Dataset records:
· · · · · · ·
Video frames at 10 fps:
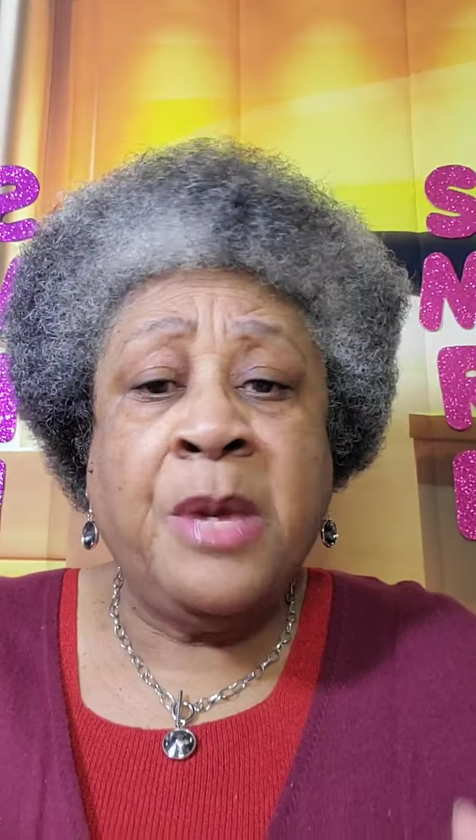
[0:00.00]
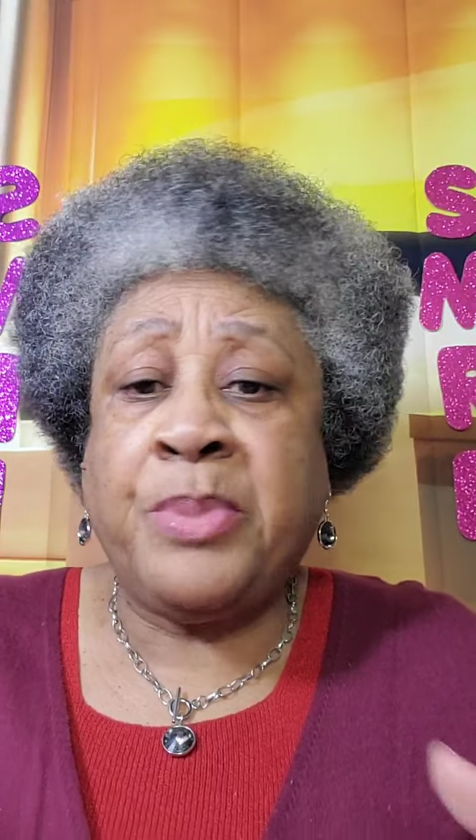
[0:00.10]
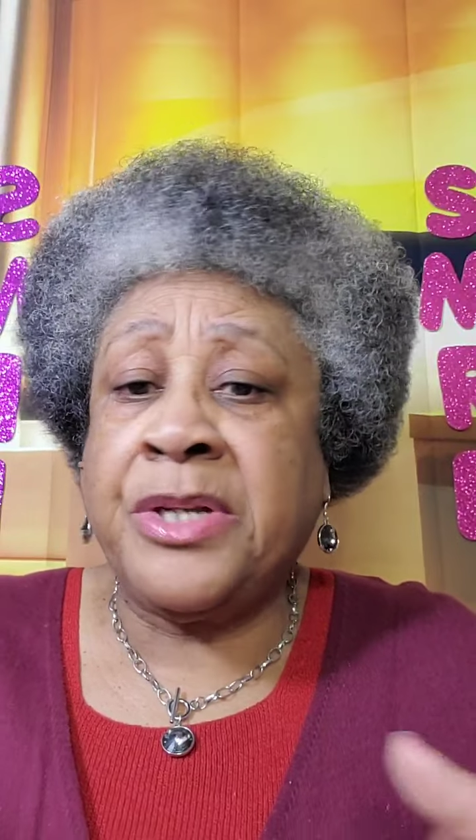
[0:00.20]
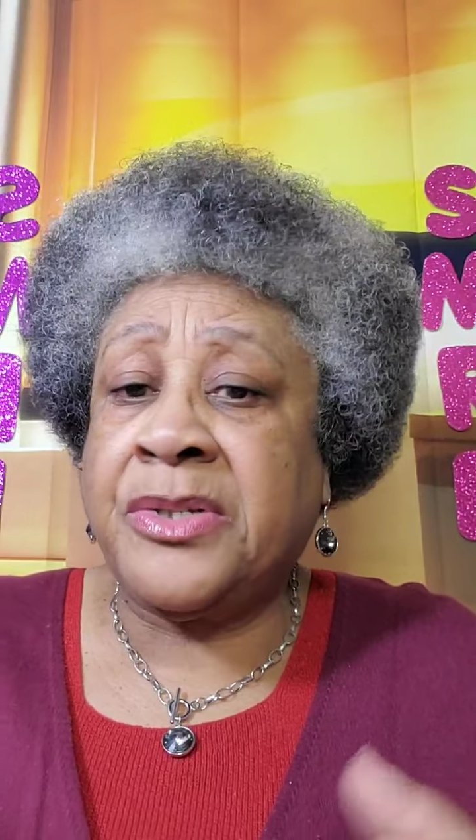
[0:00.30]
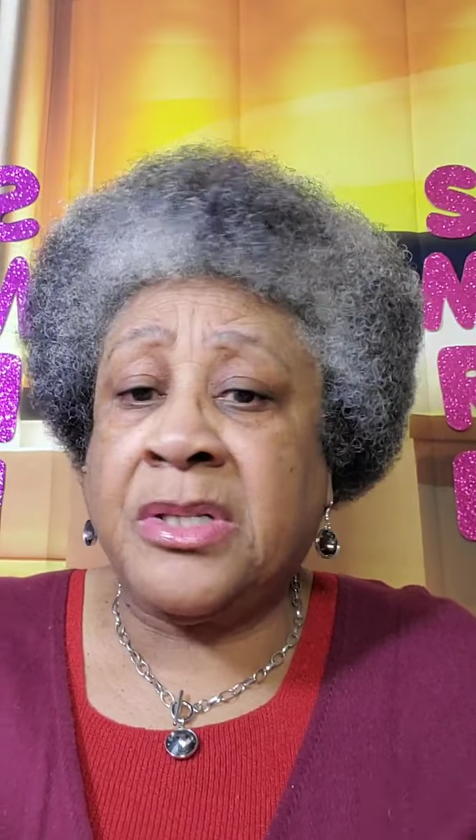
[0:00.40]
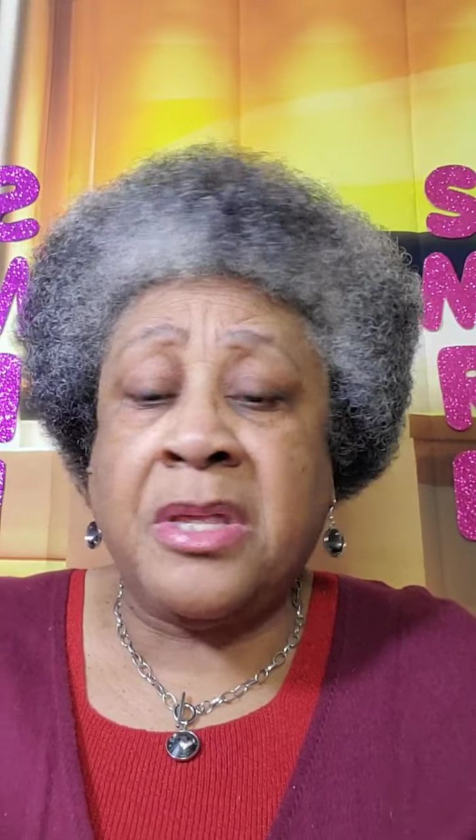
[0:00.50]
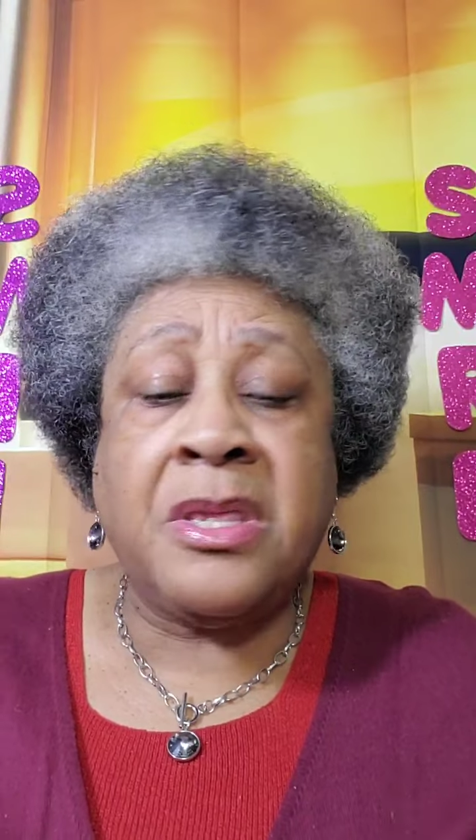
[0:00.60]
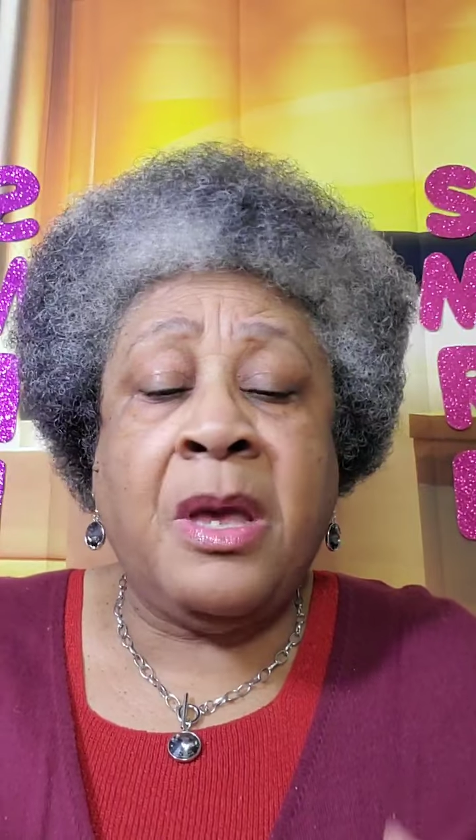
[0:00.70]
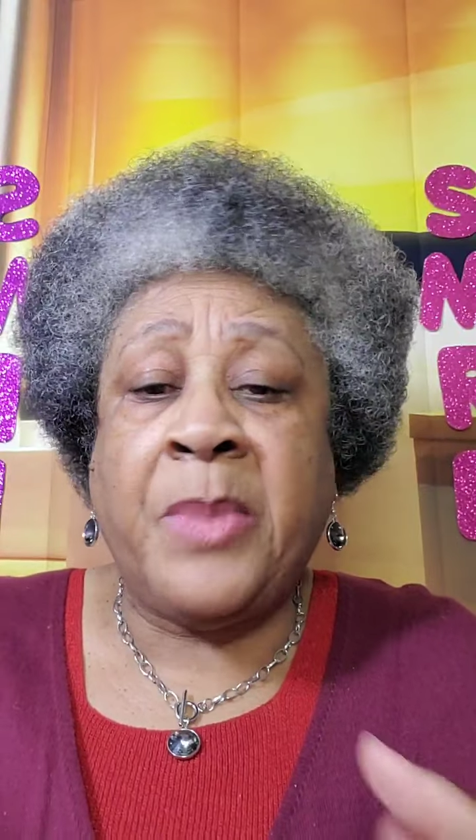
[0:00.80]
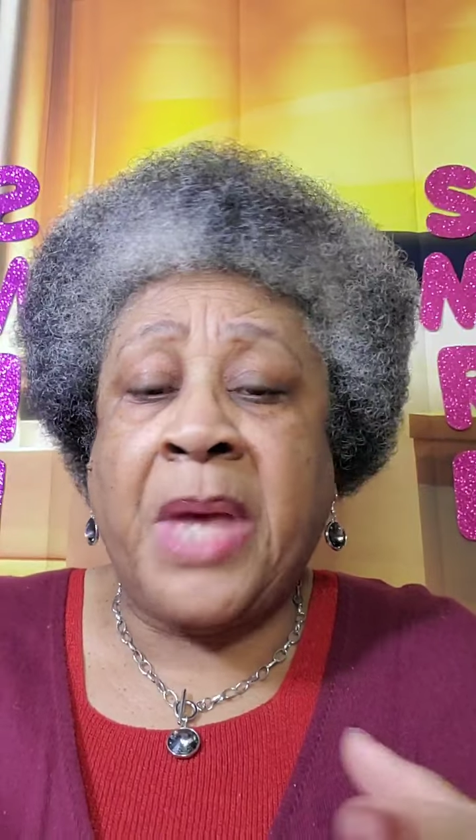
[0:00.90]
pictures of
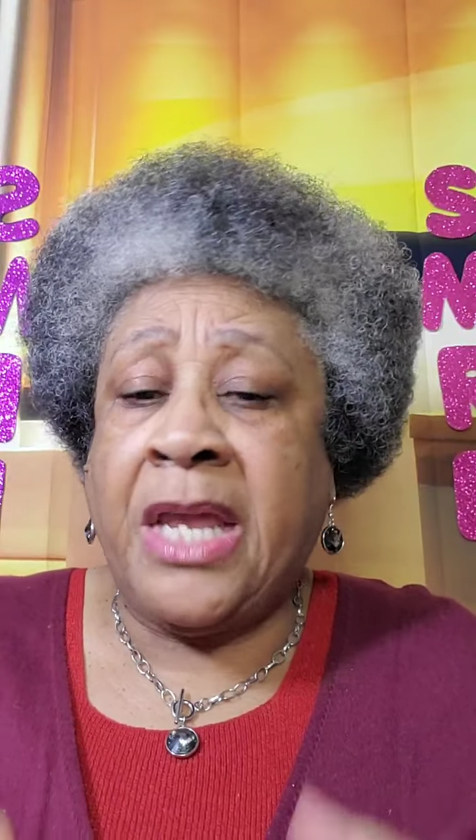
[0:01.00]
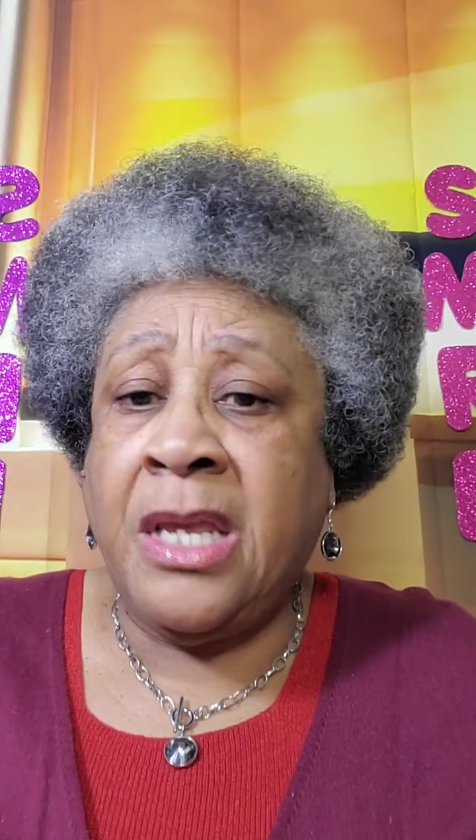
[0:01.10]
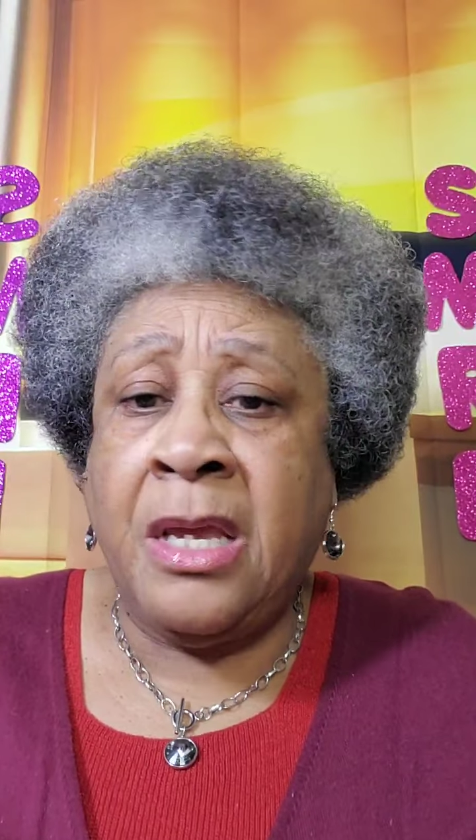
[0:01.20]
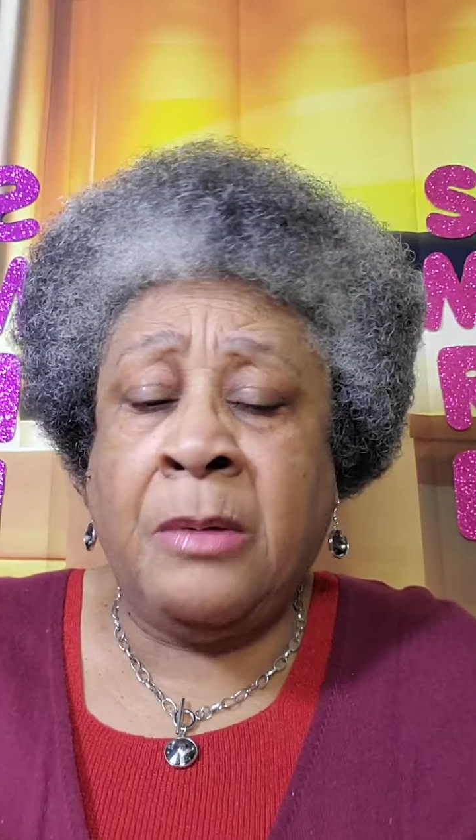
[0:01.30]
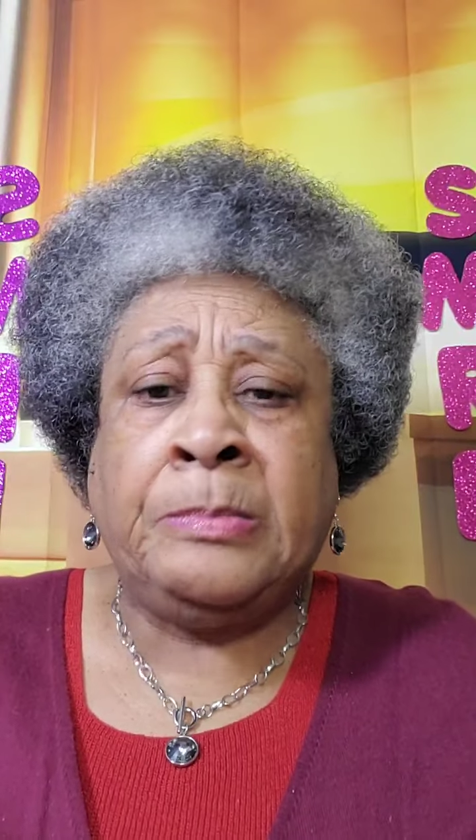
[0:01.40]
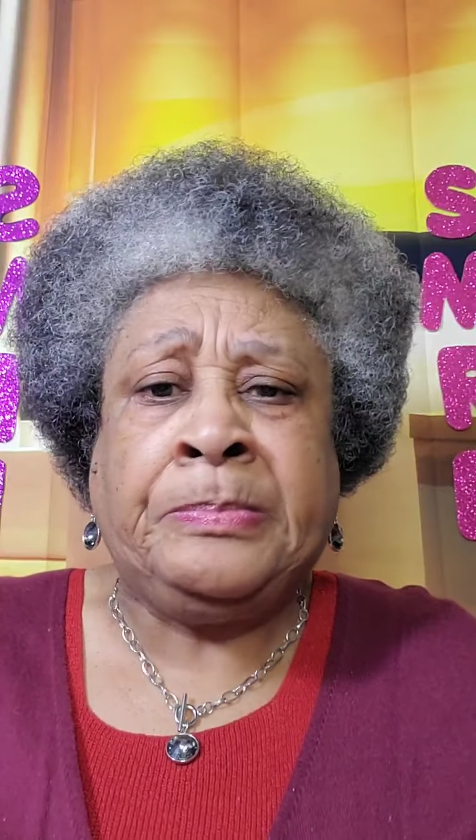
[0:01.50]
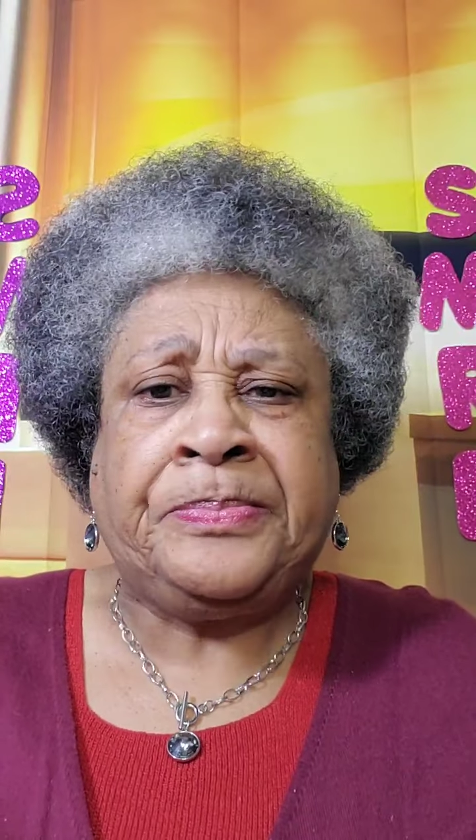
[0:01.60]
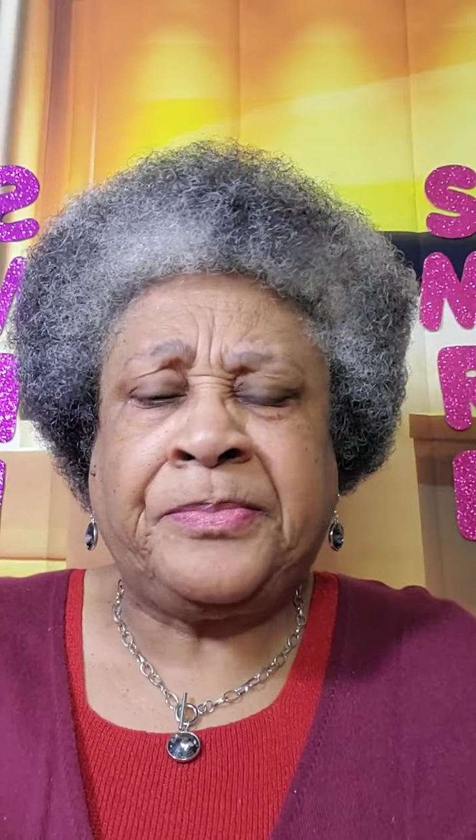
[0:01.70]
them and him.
· · · · · · ·
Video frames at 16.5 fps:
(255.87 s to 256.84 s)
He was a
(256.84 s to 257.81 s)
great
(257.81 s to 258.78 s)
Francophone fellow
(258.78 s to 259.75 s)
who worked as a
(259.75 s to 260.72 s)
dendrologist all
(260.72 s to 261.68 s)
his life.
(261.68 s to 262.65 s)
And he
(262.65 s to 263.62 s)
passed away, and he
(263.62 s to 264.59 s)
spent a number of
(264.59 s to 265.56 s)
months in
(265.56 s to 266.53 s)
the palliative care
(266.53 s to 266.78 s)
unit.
· · · · · · ·
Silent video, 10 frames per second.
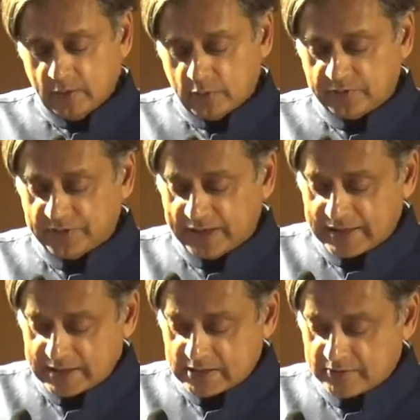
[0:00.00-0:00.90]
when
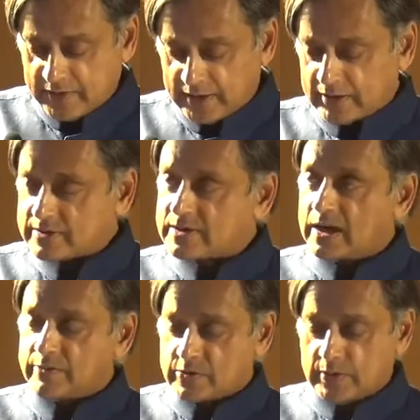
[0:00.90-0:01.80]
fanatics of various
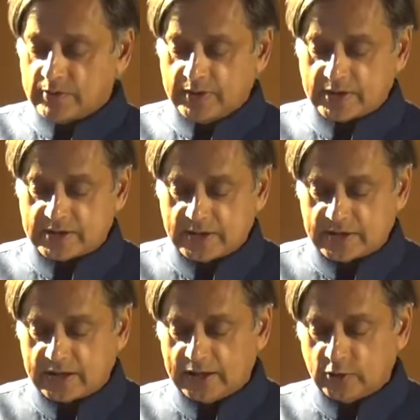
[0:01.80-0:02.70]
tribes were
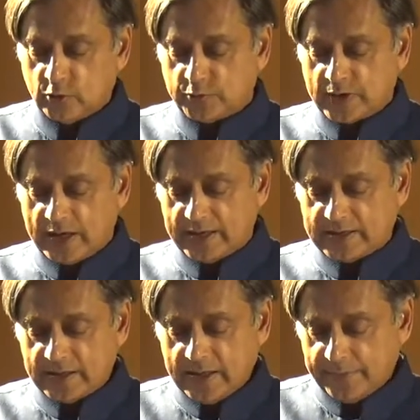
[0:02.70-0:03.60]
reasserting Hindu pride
· · · · · · ·
Requirement: Show every line from the entries above in which the word "frames" appears.

Written solution:
Video frames at 10 fps:
Video frames at 16.5 fps:
Silent video, 10 frames per second.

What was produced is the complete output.